Ora che le restrizioni cominciano a rilassarsi, la domanda che sempre più spesso ci sentiamo rivolgere da giornalisti, commentatori, intellettuali è: come sarà dopo la pandemia? È una domanda “buona”, certamente contiene la speranza di una ripresa di relazioni sociali finalmente appaganti. Ma, in realtà, è più profonda: come sarà la nostra vita, come sarà il mondo? In questo senso appare un po’ fatalista, come se gli eventi si sviluppassero ineluttabilmente e spontaneamente verso soluzioni “naturali”. Non sarà così, e la domanda ancora più “buona” è: come vogliamo che sia dopo la pandemia?
Una conseguenza drammatica delle misure adottate per combattere il coronavirus è l’aumento delle diseguaglianze. Aumenteranno i disoccupati, i poveri, le differenze a scuola, penalizzando chi non ha accesso alle tecnologie digitali e ha nella scuola anche un luogo, magari l’unico, di sicurezza e assistenza.
Ricordiamolo: già prima della pandemia, l’Italia era tra i paesi con il più grande divario tra ricchi e poveri. E dopo sarà peggio.
Ora, sulla spinta dell’emergenza, enormi quantità di risorse finanziarie vengono messe in campo per garantire un’adeguata capacità di spesa delle famiglie e una possibile ripresa di attività produttive. L’assunzione di decine di migliaia di medici e infermieri, gli annunciati concorsi per insegnanti nelle scuole sono ottimi segnali. Permetteranno di immettere giovani appena formati e stabilizzare dipendenti che da anni sono in situazioni di demotivante precarietà.
È questa la strada giusta. Il recente decreto dei 55 miliardi espande opportunamente questi interventi di emergenza, e riesce persino ad affrontare in qualche misura il problema del lavoro nero e dei clandestini, vergogna sociale e “morale” che finora non si accennava neanche a risolvere perché tante forze politiche lo ritenevano e dichiaravano impopolare tra gli italiani.
Bene! Ma ora, subito, è il momento di avere dei progetti per evitare che, trascorsi questi pochissimi mesi di coperture di emergenza, tutti i problemi che già avevamo si ripresentino ancora più drammatici. È necessario che si facciano progetti, graduali, ma che indichino una prospettiva.
Sappiamo benissimo che
Scuola, Formazione, Università e Ricerca
Salute
Ambiente e Territori
Infrastrutture Materiali e Digitali
non sono solo Beni comuni e di valore universale, sono anche le grandi occasioni di creazione di posti lavoro, le sole che potranno stabilmente accrescere l’occupazione e contemporaneamente dare concrete motivazioni per una coesione sociale che si è progressivamente smarrita a causa della precarietà delle condizioni di vita, colpevolmente aggravate da scellerate e divisive politiche del lavoro.
Non possiamo più soltanto evocare questi propositi in modo autoassolutorio, come buona parte della sinistra ha fatto per troppo tempo: devono diventare progetti.

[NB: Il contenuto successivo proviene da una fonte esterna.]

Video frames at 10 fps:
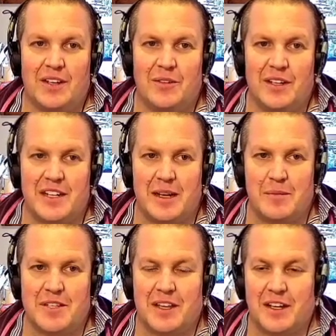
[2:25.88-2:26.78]

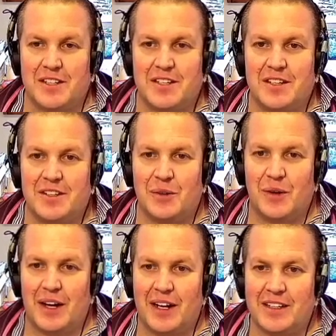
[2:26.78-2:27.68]
redeems those who
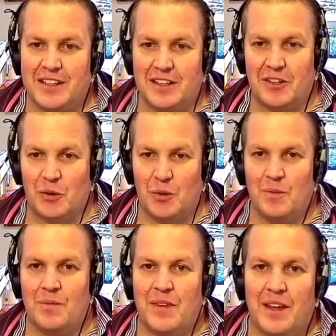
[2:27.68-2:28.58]
are under the law.
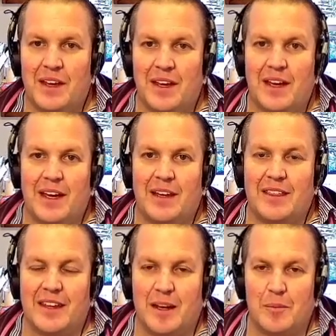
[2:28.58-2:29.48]
And
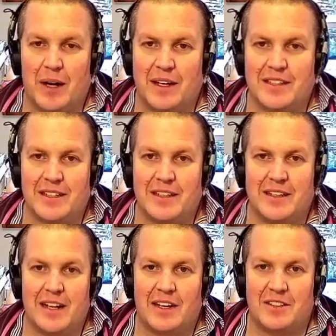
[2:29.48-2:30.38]
think about
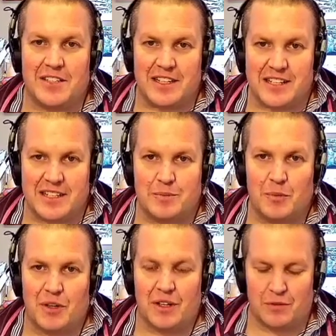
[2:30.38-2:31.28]
how Jesus,
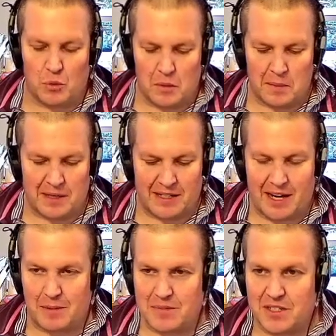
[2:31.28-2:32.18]
born of a woman,
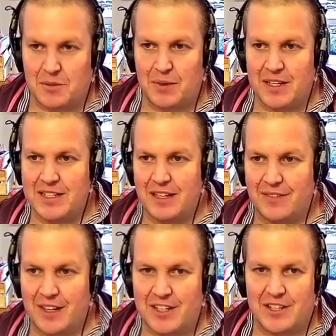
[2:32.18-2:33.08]
comes to bring
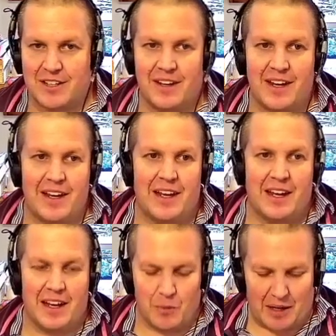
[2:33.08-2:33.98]
salvation.
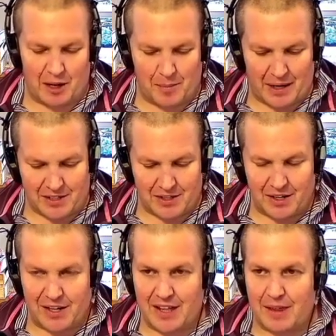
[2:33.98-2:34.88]
And we go back to
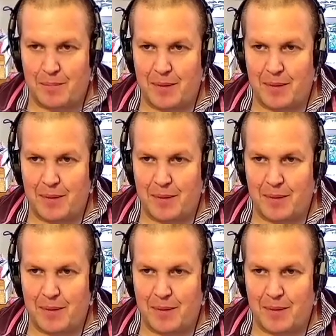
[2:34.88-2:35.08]
another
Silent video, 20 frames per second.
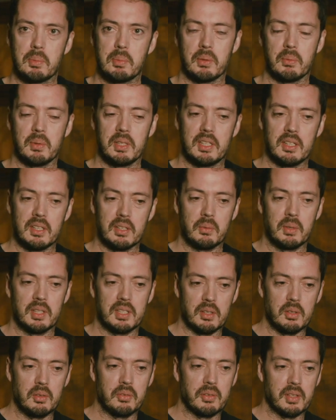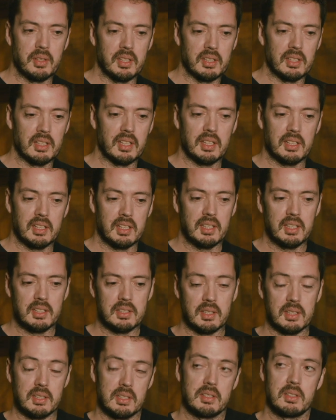but we do feel like
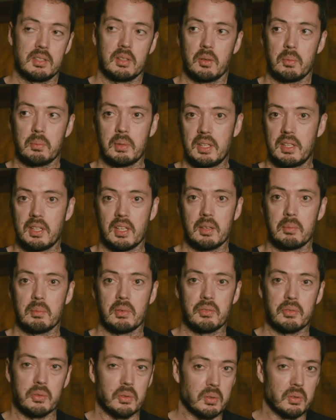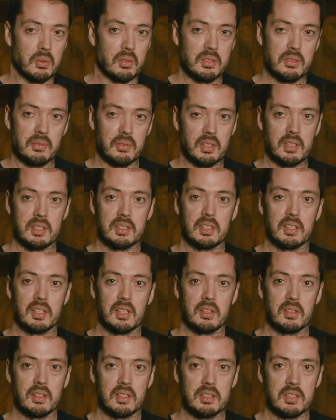this has not been done before, as far as I
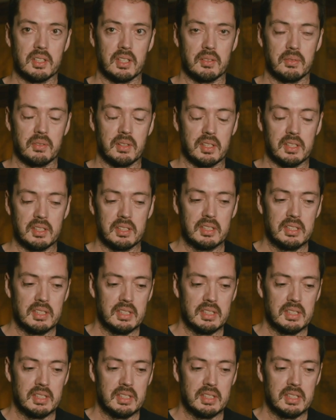know, this kind of thing,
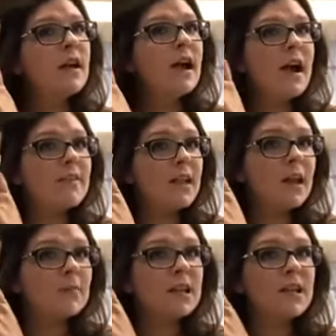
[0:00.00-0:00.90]
and then
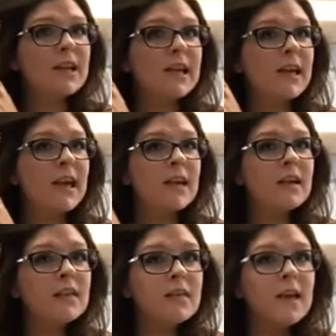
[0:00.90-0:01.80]
I'm clicking
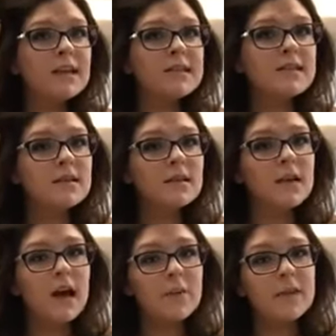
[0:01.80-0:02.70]
this
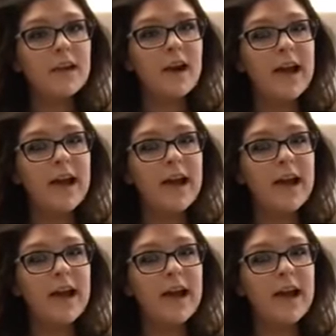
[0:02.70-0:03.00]
knob here.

Quali sono le sedi per discutere le molteplici ipotesi che certamente si possono avanzare? Questa è davvero una domanda difficile, anche se la risposta è scontata: i partiti hanno questa funzione. Ma i partiti di oggi sono in grado di farlo? C’è davvero spazio al loro interno per confronti aperti e costruttivi, necessariamente dirompenti rispetto alle costrizioni di gruppi con leader autoreferenziali?
Articolo Uno nasce proprio da questa esigenza, per fortuna, e dobbiamo contribuire a sviluppare questo dibattito: rifondare i partiti, perché al di fuori di questo non c’è soluzione democratica. Forme nuove, modalità nuove, tutto il nuovo che si vuole. Ma bisogna farlo, sfuggendo all’identificazione della critica ai partiti con l’antipolitica.
Abbiamo già pagato un prezzo altissimo per questa sciocchezza, servita solo a legittimare gruppi dirigenti autoreferenziali lontanissimi dall’idea di progettare il futuro. Purtroppo temo che stia crescendo, anche al nostro interno, l’idea che la sede di progettazione e dibattito si esaurisca nel confronto e nella mediazione interna al governo. Se è così, sarà tutto molto difficile. Impegniamoci perché non sia così.